Juana Cruz Meza

No puedo dormir. Tanto ruido y conversaciones me aturden. Siento una gran zozobra. Quiero cerrar los ojos y descansar un poco, por lo menos, pero cuanto más lo intento, más cabezas brotan de las paredes de mi recámara, como retratos en tercera dimensión. Son bustos de personas que, empotradas en los muros, platican al mismo tiempo. Intento acallar sus conversaciones tratando de intervenir en sus diálogos, alzando la voz. No me toman en cuenta, ni siquiera lo mínimo. No logro involucrarme ni en los murmullos ni en las pláticas. No me lo permiten. Me ignoran y hasta siento que se mofan de mí.
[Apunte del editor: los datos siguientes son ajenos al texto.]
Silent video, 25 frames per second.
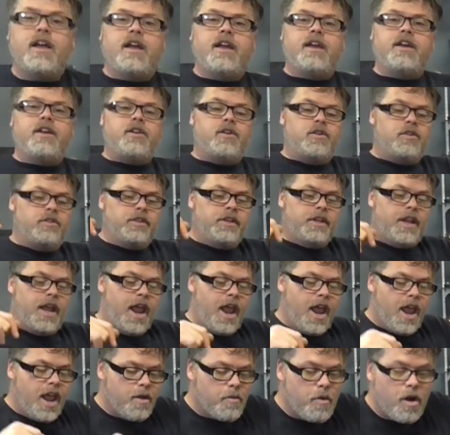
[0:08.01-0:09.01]
How you doing
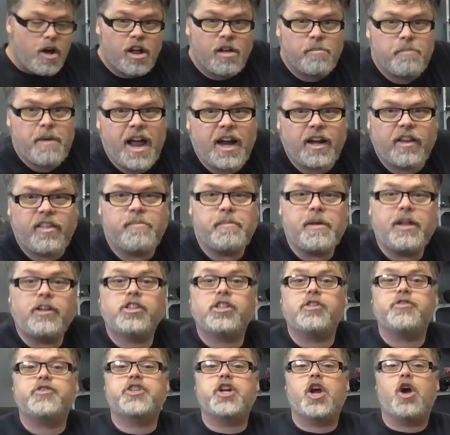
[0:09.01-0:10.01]
today? Welcome back to the
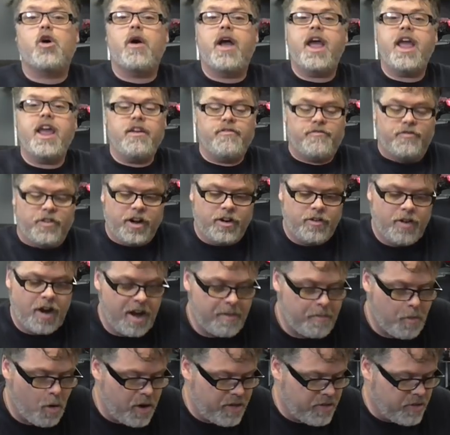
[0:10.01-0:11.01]
Billsiff Show. Hey, freaking
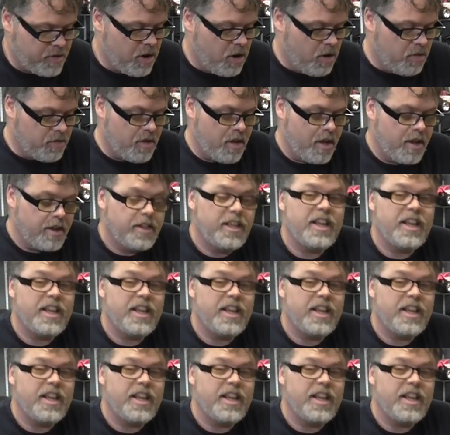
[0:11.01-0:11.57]
right, boys and girls.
Es muy desesperante. Estoy ávido de compañía, de tener amigos con quienes platicar, pero no logro siquiera que estas personas me hagan caso. Las paredes de mi recámara semejan una cara de adolescente; son como un rostro lleno de impurezas en el que surgen más barros y espinillas en la medida en que quiero conciliar el sueño y, cuando empiezo a cabecear, las conversaciones cobran más fuerza.

Una de las cosas que menos tolero en la vida es que no me hagan caso o que no me pongan atención, y lo peor es que no pueda interactuar con las personas. Mucha gente que emerge de la pared es totalmente desconocida para mí, o al menos eso me parece; a otras las identifico muy bien; viven cerca de casa.
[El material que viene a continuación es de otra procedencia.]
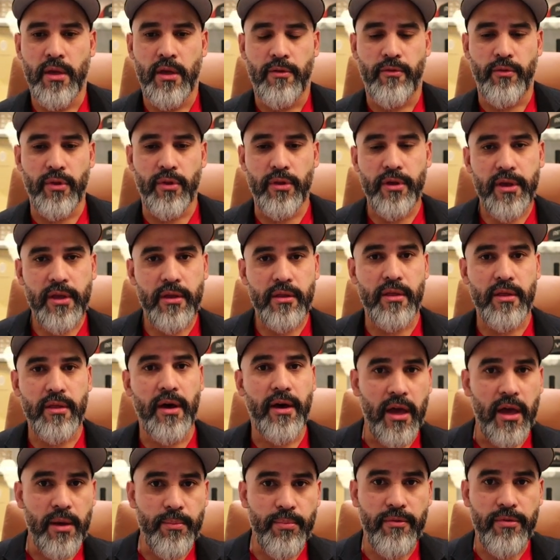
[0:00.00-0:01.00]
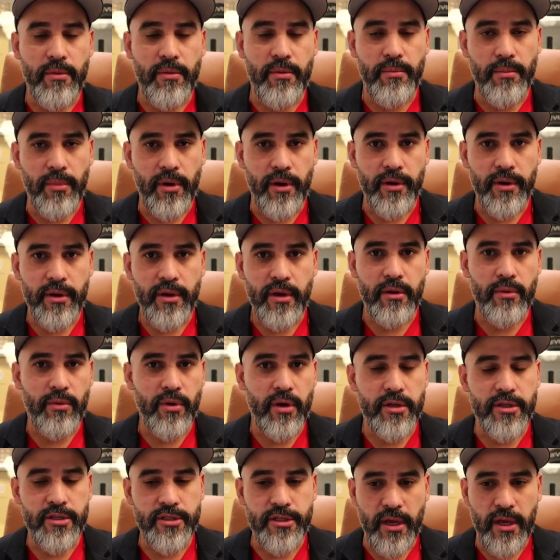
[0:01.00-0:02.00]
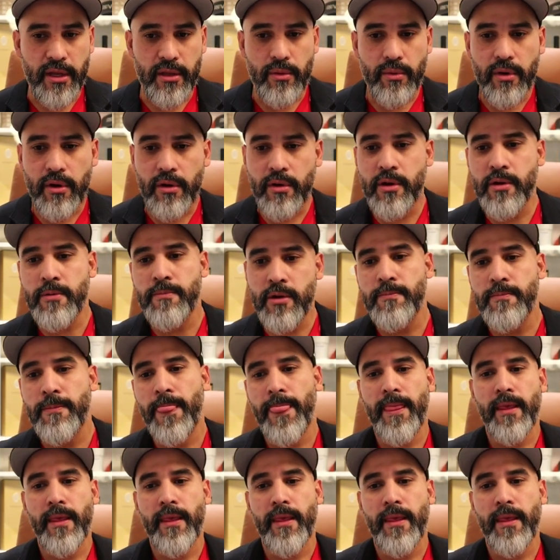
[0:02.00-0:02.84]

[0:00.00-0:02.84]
If we look at the hype of the market around January,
He pensado en la posibilidad de terminar con esas conversaciones, pero cuando me asalta el pensamiento de acabar con ellos guillotinando todas esas cabezas que me asedian, me aterra el solo pensarlo y estoy seguro de que sería incapaz. Allí está mi esposa que me habla, dándome múltiples órdenes como siempre: que aspire las alfombras de las habitaciones, que cambie los focos fundidos, que vaya a tirar la basura, que tire las cosas del cuarto de los trebejos; dice que son inservibles y no entiende que algún día podrían ser de utilidad. El problema es que, cuando realmente se necesitan, nunca las encuentro y tengo que ir a comprarlas. También me pide que coloque las litografías pendientes, arrumbadas en los clósets… ¿O se dirá clósetes? Yo creo que sí, por aquello de que los extranjerismos tienen que pluralizarse como en español… Total, a fin de cuentas, cada quien escribe o habla como le da la gana, o si no, que lo digan todos esos locutorcillos, bufones del poder, que sólo por tener un micrófono en la mano se sienten con el derecho de decir cascadas de sandeces, las que se les ocurran. El problema de ese tipo de personas es que con frecuencia tiende a cambiar el orden lógico del discurso: primero hablan y luego piensan o, peor aún, solamente hablan; por ejemplo, mi esposa. Todo lo que no me puede decir en el día me lo dice en la noche, como si quisiera que —por medio de los sueños irreconciliables con las sombras— sus palabras, aliadas con las personas calladas, encontraran el vuelo a través de las paredes y llegaran a mis oídos. A veces me parece que al parpadear hago surgir a todas las personas empotradas en la pared, o que ellas, en esos lapsos, encontraran sus instantes de libertad.

¡Vamos a pactar!, les pido con la mayor tranquilidad de la que soy capaz. Reconozco a muchos de ustedes; sé que viven en esta calle y sus alrededores, al menos les he visto alguna vez, les puedo decir qué automóvil tienen; a las señoras las he visto salir a tirar la basura o llevando a sus hijos a la escuela o caminando de regreso cuando salen de ella, o en el súper o en otros lugares donde hemos coincidido. No me explico por qué se meten a mi casa y se adueñan de las paredes de mi recámara y no me dejan dormir.  Si ustedes duermen de día no es justo que yo sea depositario de la energía que les queda y vengan a mi casa a contarse sus frustraciones o a compensar esa falta de comunicación en las suyas.

En sus conversaciones, he advertido sólo quejas, reclamos, gimoteos; por eso no nos entendemos. No tienen por qué venir a mi casa a decir lo que pueden hablar en la suya. Eso es lo que no me explico. Yo trabajo y no sé por qué me eligieron, para venir aquí a lamentarse y conversar entre ustedes de todas sus desesperanzas. Ésta no es la casa de los lamentos, les digo. Pero no hacen caso de mis reclamos y continúan con sus cuchicheos.

¡¡¡Guarden silencio!!!,  les grito con toda la potencia de mi voz y con la esperanza de que se acallen esas voces que no me permiten conciliar el sueño; afortunadamente, por esta ocasión sí funcionó. Al fin se hizo el silencio y pude dormir. O… tal vez… ¿no será que por fin pude despertar?